*** Block opens ***

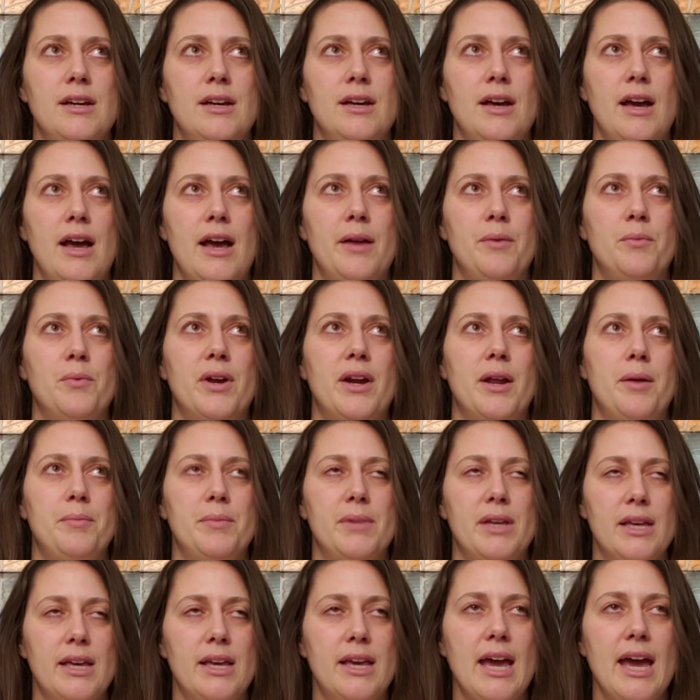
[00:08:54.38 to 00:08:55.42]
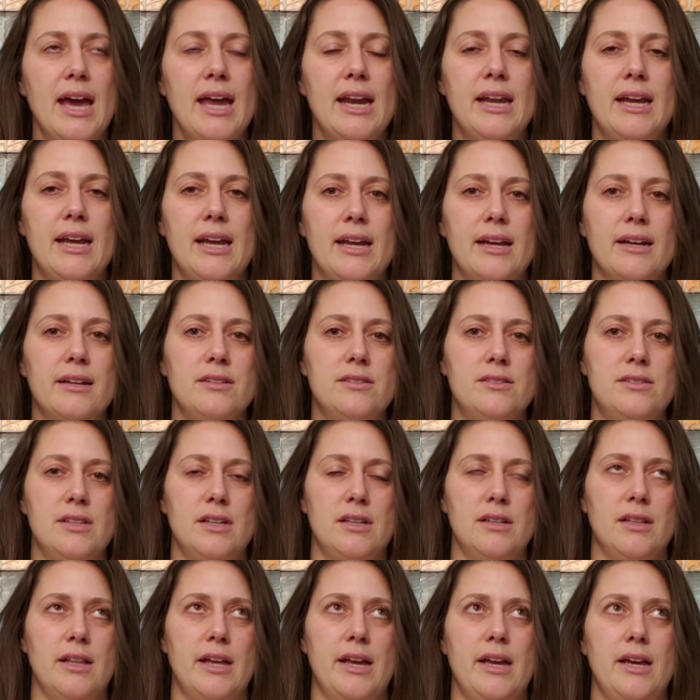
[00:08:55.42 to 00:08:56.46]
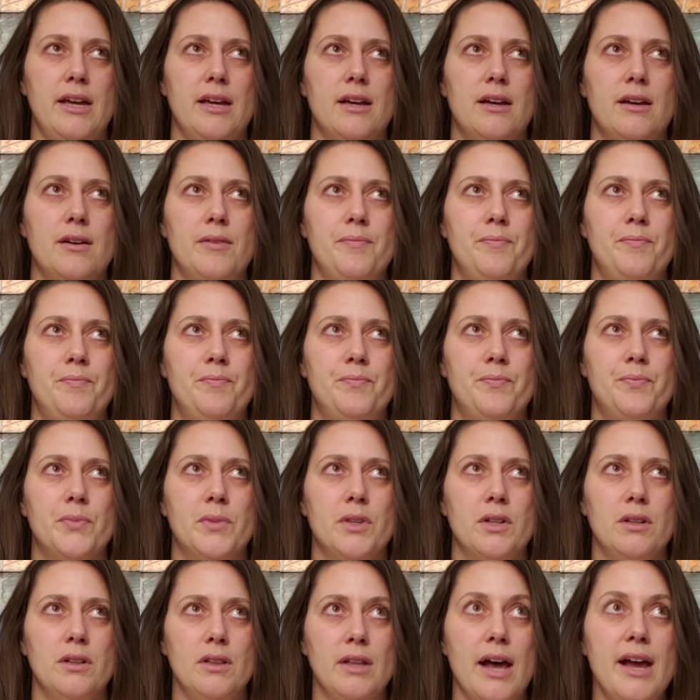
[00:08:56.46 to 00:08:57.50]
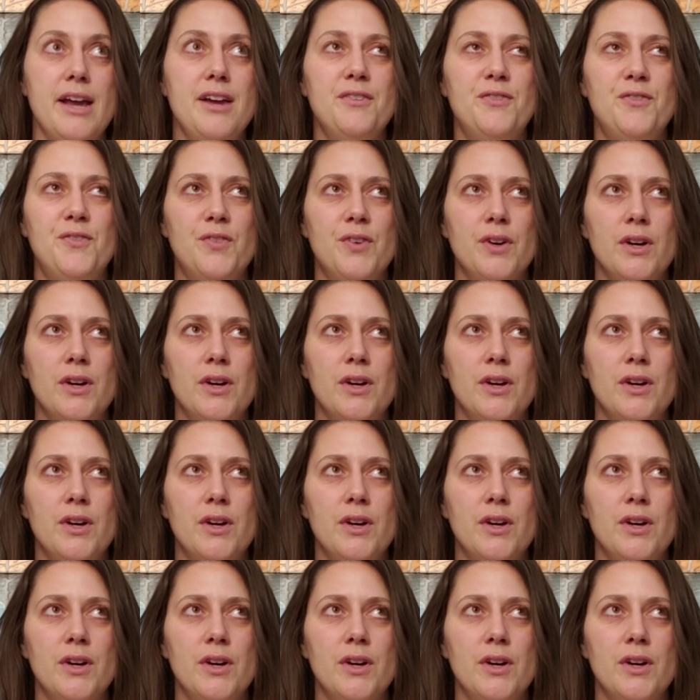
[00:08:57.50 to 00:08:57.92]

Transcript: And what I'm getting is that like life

*** Block closes ***

Pictures aside, give the data again exactly as it appears.

[00:08:54.38 to 00:08:55.42]
[00:08:55.42 to 00:08:56.46]
[00:08:56.46 to 00:08:57.50]
[00:08:57.50 to 00:08:57.92]

Transcript: And what I'm getting is that like life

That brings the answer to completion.